Hacker News new | ask | show | jobs
by bglazer 862 days ago
One caveat is that this is necessarily a retrospective study. The authors looked at historical data from the UK Biobank, ran a regression, and found these genes. So, it’s not really clear if these genes are actually causing dementia, or if they’re just related to a common cause, or (most likely) tied together through some very complicated web of biological mechanisms.

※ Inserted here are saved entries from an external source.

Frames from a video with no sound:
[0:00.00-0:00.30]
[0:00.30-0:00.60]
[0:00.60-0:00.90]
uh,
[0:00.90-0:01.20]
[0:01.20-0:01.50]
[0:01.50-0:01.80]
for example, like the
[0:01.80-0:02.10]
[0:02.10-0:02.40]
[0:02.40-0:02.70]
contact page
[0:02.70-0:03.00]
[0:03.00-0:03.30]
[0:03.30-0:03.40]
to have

That said, they’re interesting genes. GFAP is expressed in astrocytes, which are glial cells. These perform a lot of tasks in the brain, but they seem important in protecting neurons from toxic stresses. So, this may give us some additional insight into the role of glial cells like astrocytes in dementia.

2 comments

If it's predictive, does it matter?
Yes it does. Think of typical notions of statistical significance when testing one new idea prospectively, say the concept of a p-value, or the AUC used in the paper. Now think instead of a rich dataset and you are free to fish for any of the possibly tens of thousands of signals for one signal or a combination of signals that match your result. Loosely speaking you are overfitting and the threshold for being surprised or having statistical significance is now much more strict.

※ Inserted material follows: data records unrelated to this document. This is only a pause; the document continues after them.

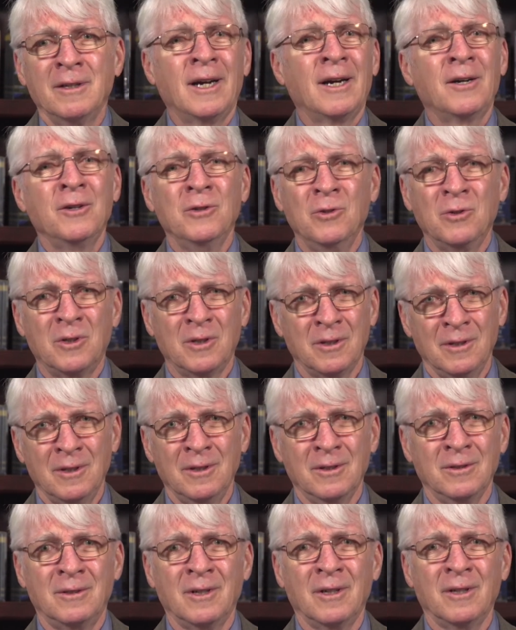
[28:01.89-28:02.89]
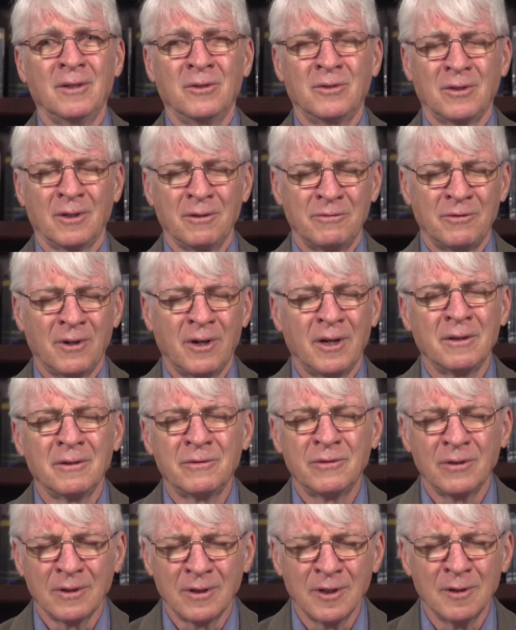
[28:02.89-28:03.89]
now you can kneel down and say, Father,
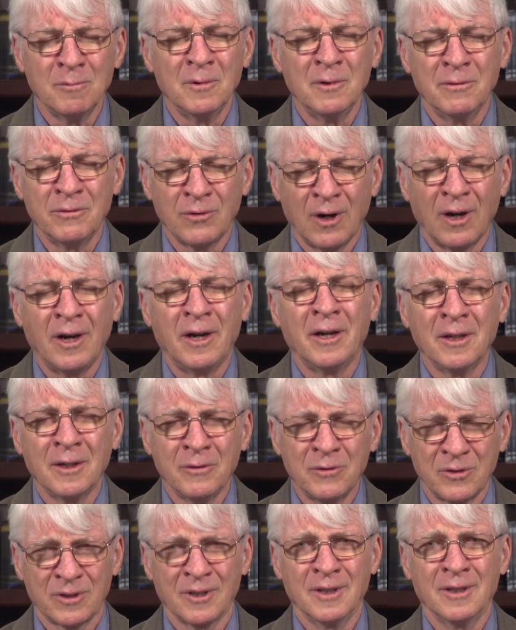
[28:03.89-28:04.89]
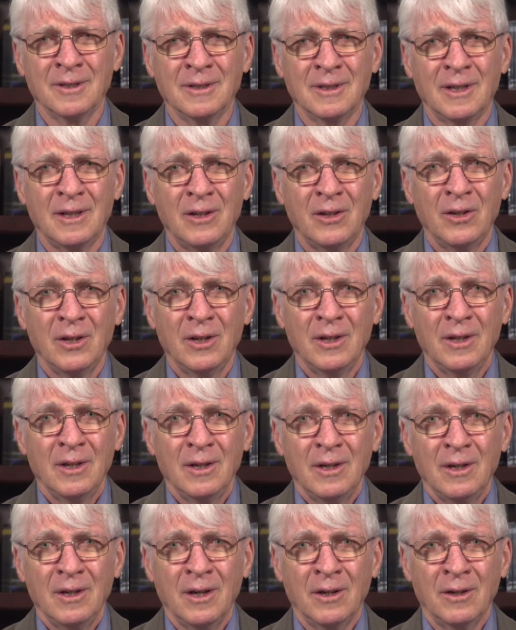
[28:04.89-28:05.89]
forgive me, for I have sinned.
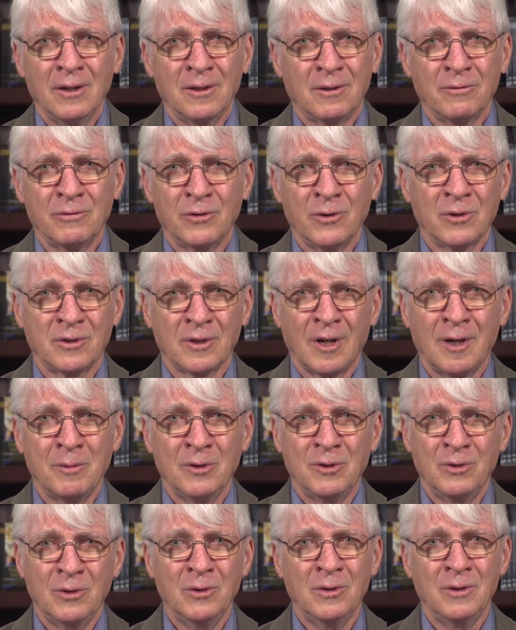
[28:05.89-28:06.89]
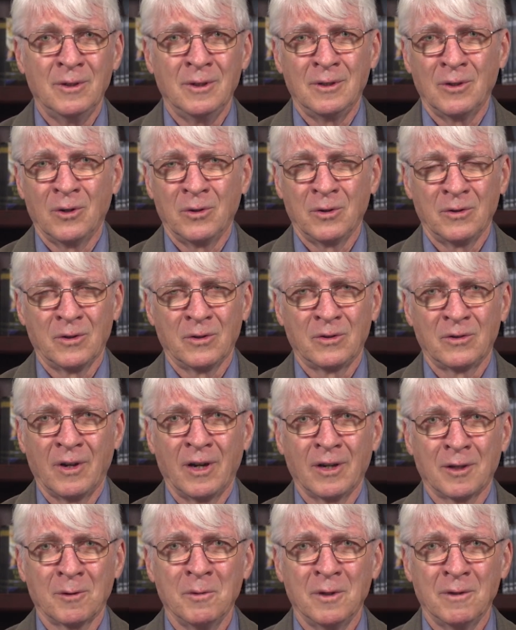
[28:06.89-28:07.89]
And at the first opportunity, go to the
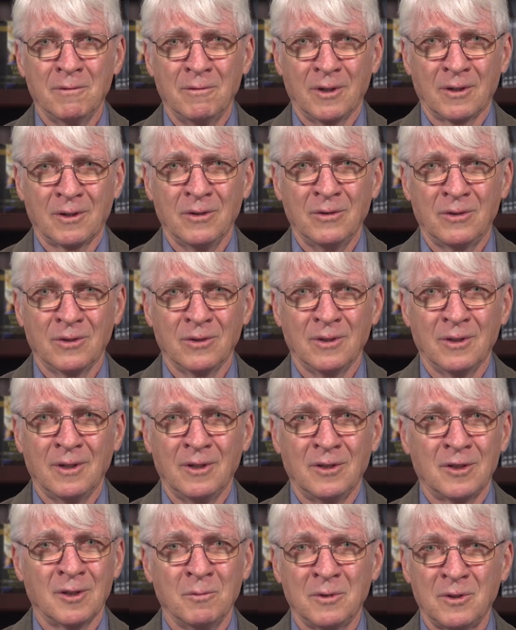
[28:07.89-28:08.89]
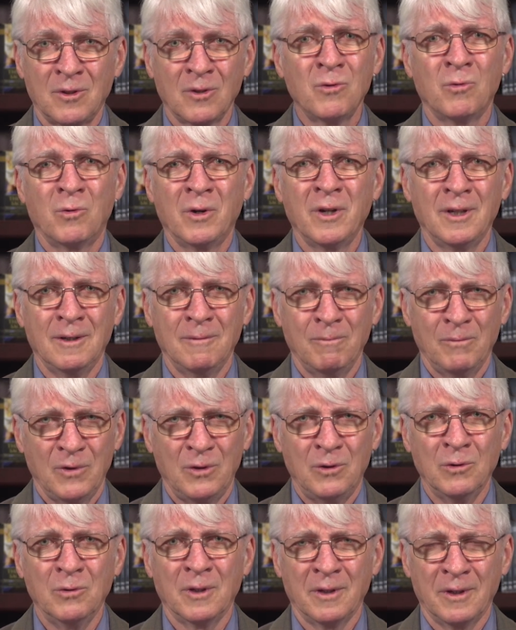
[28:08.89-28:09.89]
Sacrament of Reconciliation. But don't wait.
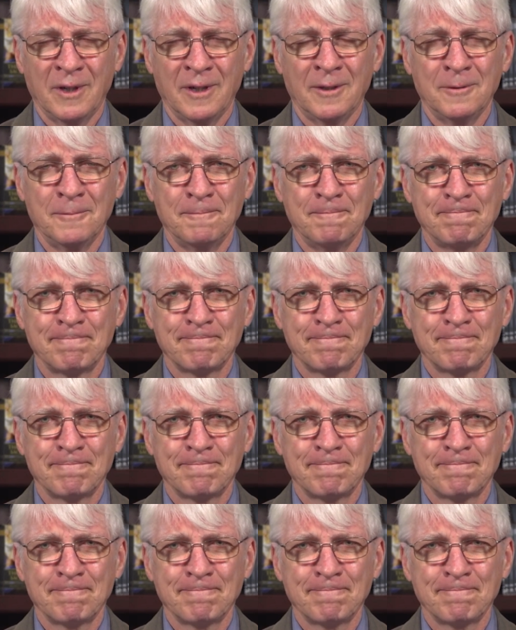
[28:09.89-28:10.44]
Do it now.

https://en.wikipedia.org/wiki/Bonferroni_correction

Sure, but let's say that we test this and it is predictive on new data (not overfitting), but we have no idea at all how it works. It's still a useful test.
The retrospective regression on a specific dataset might discover a true correlated quantity, if any true correlated quantities were there and their signal was more prominent than the combinations you get from the noise. However, this analysis will always discover a quantity that correlates, by design. These retrospective studies can prompt prospective studies for a correlated quantity (a biomarker in this case) and the careful analysis of the retrospective study methodologies and results can suggest the design of such prospective studies; if a prospective study works, then that is fantastic. The retrospective studies are mostly there for statisticians to figure things out for future tests, except when the signal is simple and phenomenal.
I guess one issue is that our environment changes so that what was predictive for the past isn't for the present day.

Can gene expression be affected by pollutants more common decades ago like abestos, coal-dust or leaded petrol? It would be frustrating to only discover this in 15 years time.

But it is not a retrospective study? They took blood samples at baseline from all participants, and later on some developed dementia?
For this to be prospective rather than retrospective, they would have developed the risk model beforehand.